Josep María Miró, infectologist: "Let's see if we can induce cells that suppress HIV in other patients"

The researchers at the Hospital Clínic de Barcelona know that they have a unique case, pure gold, on their hands. A woman has been able to overcome HIV after suffering the acute phase of the infection without taking medication. The patient's immune system has reacted in a unique way to present a "functional cure" for 15 years. The virus is in her body, but at very low levels. There is no disease.

The team of toilets has not known until now what has been the mechanism that has achieved this global phenomenon. One of its members, Dr. Josep María Miró, from the Clínic's infectious disease service, tells in this interview how this successful microscopic battle works, the journeys they have followed to corroborate what the analytics showed and the "optimistic" implications that may have for the future of millions of people who are still living with this pandemic.

After 15 years of monitoring this patient, it is now that they have managed to find out how she does it.

It is the most important part of the case. This lady entered the study in 2006 and has been undetectable for 15 years [el virus no aparece en las analíticas] and now it has been possible to know the mechanism by which the virus is in the body, but at undetectable levels in the blood and tissues.

What is that mechanism?

She has a very powerful innate immune response against the virus. Basically there are two types of cells. The Natural Killers, natural killers, who are known as NK. And other lymphocytes that are called Gamma-Delta. The conjunction of these responses is what makes the levels of the virus in this lady undetectable.

It is very important because it allows detecting an exquisite control mechanism for 15 years. It remains to be seen whether the treatment he received in his day or other treatments can induce these cells, which could benefit other people infected with HIV.

Does this person have a super immune system or is there a correlation with the treatment they followed 15 years ago?

This is what we are analyzing. We're looking at the other people who were in your treatment arm retrospectively and testing those samples to see if they've developed a similar immune response. We also see if this person has some kind of favorable genetic profile so that he could develop that immunity.

What have they discovered?

This case is different and it is new because, although there is a very small group of people – less than 1% – who do not need treatment for HIV, it is not what has happened with this woman. That group is known as elite controllers and since they are infected they present very low virus levels. In addition, they have a favorable genetic profile and a very powerful adaptive response.

However, she did have an acute phase of the infection.

Yes. He developed an acute HIV infection. He presented high fever, malaise, adenopathies... He came to have infections of the neck and esophagus. It doesn't have a genetic profile like elite controllers and it didn't have that adaptive immune response. He had a serious illness and was treated with antiretrovirals and drugs to stimulate the immune response. And already at the first control stop its particularity was detected.

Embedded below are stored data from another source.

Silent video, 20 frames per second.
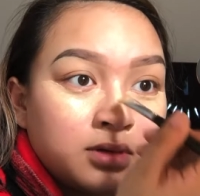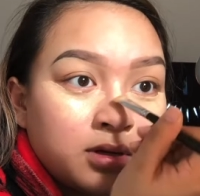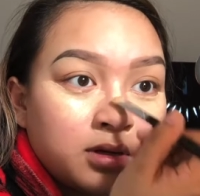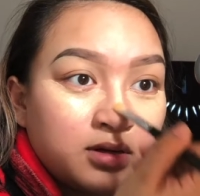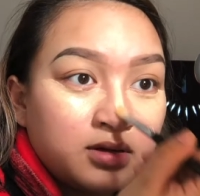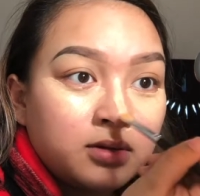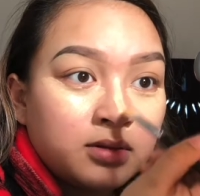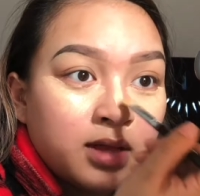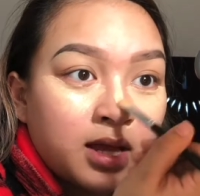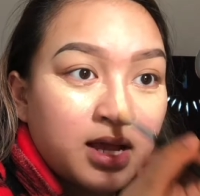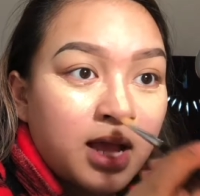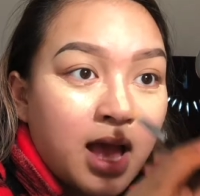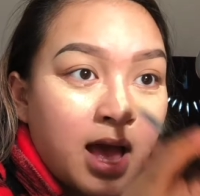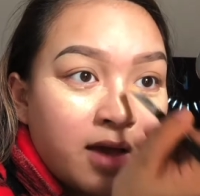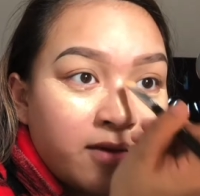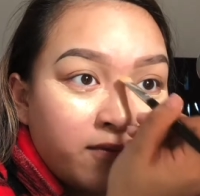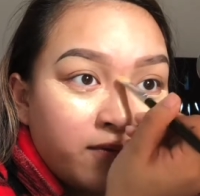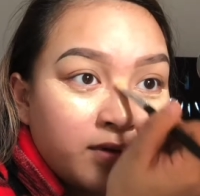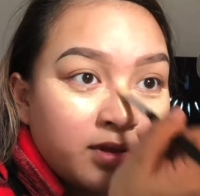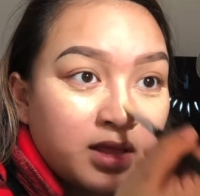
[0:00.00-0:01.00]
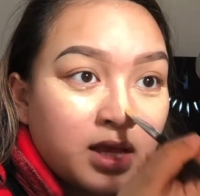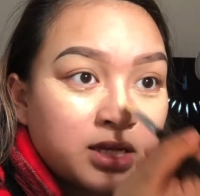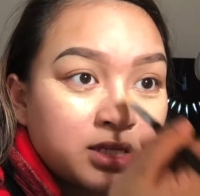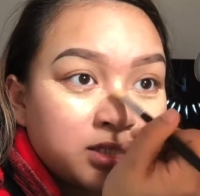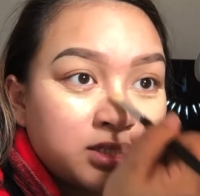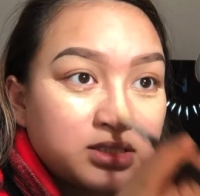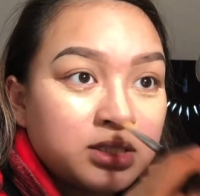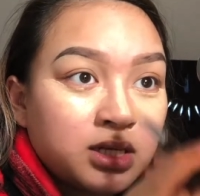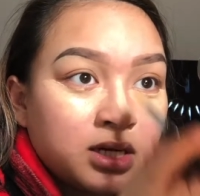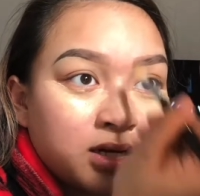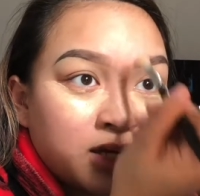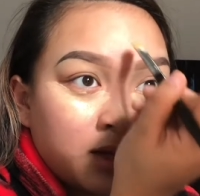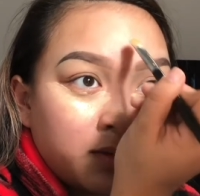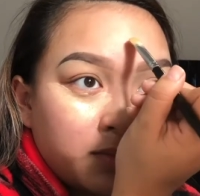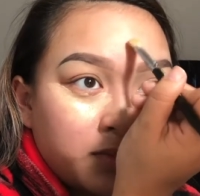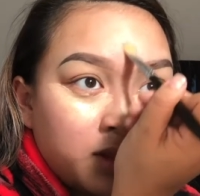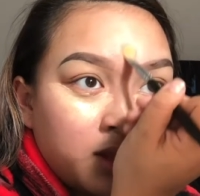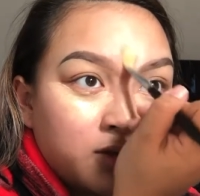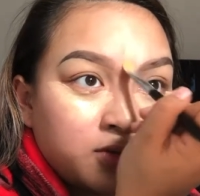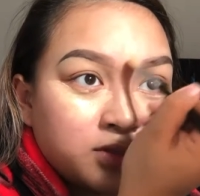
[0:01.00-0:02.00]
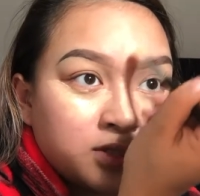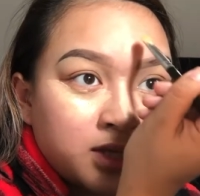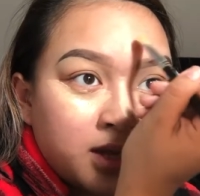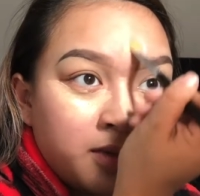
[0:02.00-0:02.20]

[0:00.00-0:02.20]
no, like, I feel like she's gonna come close.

Why do they stop the treatment?

It is the cotton test: the system is reinforced and the treatment is stopped to see if the virus rebounds or if, at least, it rebounds at low levels. Well, all the patients in her group bounced, but she didn't. At the first stop she didn't, so we began to follow her very carefully. After 15 years and 50 viral load determinations, it has remained undetectable. And now, thanks to advances in immunology and virology, we have been able to determine its mechanism. Before, we didn't have the tools.

I imagine that when they saw the analysis they would rub their eyes. And then even more.

Of course. At first we did other things to corroborate. We saw if we could get the virus from her cells and tissues to check that she was infected, since she had a detectable load early on. And we verified that, by stimulating her cells, we easily obtained the virus. We then sequenced this virus to see if it was complete or if it was missing something that would make it more easily controllable. And it was a complete virus. It was not missing anything and was able to infect other cells in the laboratory. Now, by adding control cells to that virus, even if we stimulate its viral reservoir, it cannot infect cells in the laboratory.

The verification is complete.

We have the double test: the person and the laboratory where, even stimulating cells with the virus, if we add those NK and GD, the virus remains asleep inside them. The immune response is characterized by these two types of cells.

What does this finding mean for the rest of the patients?

It can open some very interesting doors. We know of another virus control mechanism. We are going to see if we can induce these types of cells and other patients can suppress the replication of their viruses. If we could reproduce it, it would open many doors because it would have a very important applicability for many people.

Will you avoid those treatments for life that must be followed today?

Current treatments are very fortunate and increasingly accessible. Patients have suppressed virus and do not transmit it. But taking a treatment for life can lead to its complications due to problems with toxicities or the vital circumstances of the same people who go through different moods or encounter the impossibility of access to medicines and the virus, then, it can rebound, infect and progress the disease. That is why it is good to be able to control the virus and to know if we can generate this type of cells in other people.

The ONU has warned this week that COVID-19 has allowed HIV to regain momentumWhat is your analysis?

COVID has negatively impacted many diseases, not just infectious ones. The diagnosis and treatment of other pathologies has worsened, but it is different in developed or developing countries. There has been a global impact, but uneven. Countries with more resources have been affected less and others much more. In sub-Saharan Africa and South America the number of new cases and deaths from HIV has increased after many years of decline.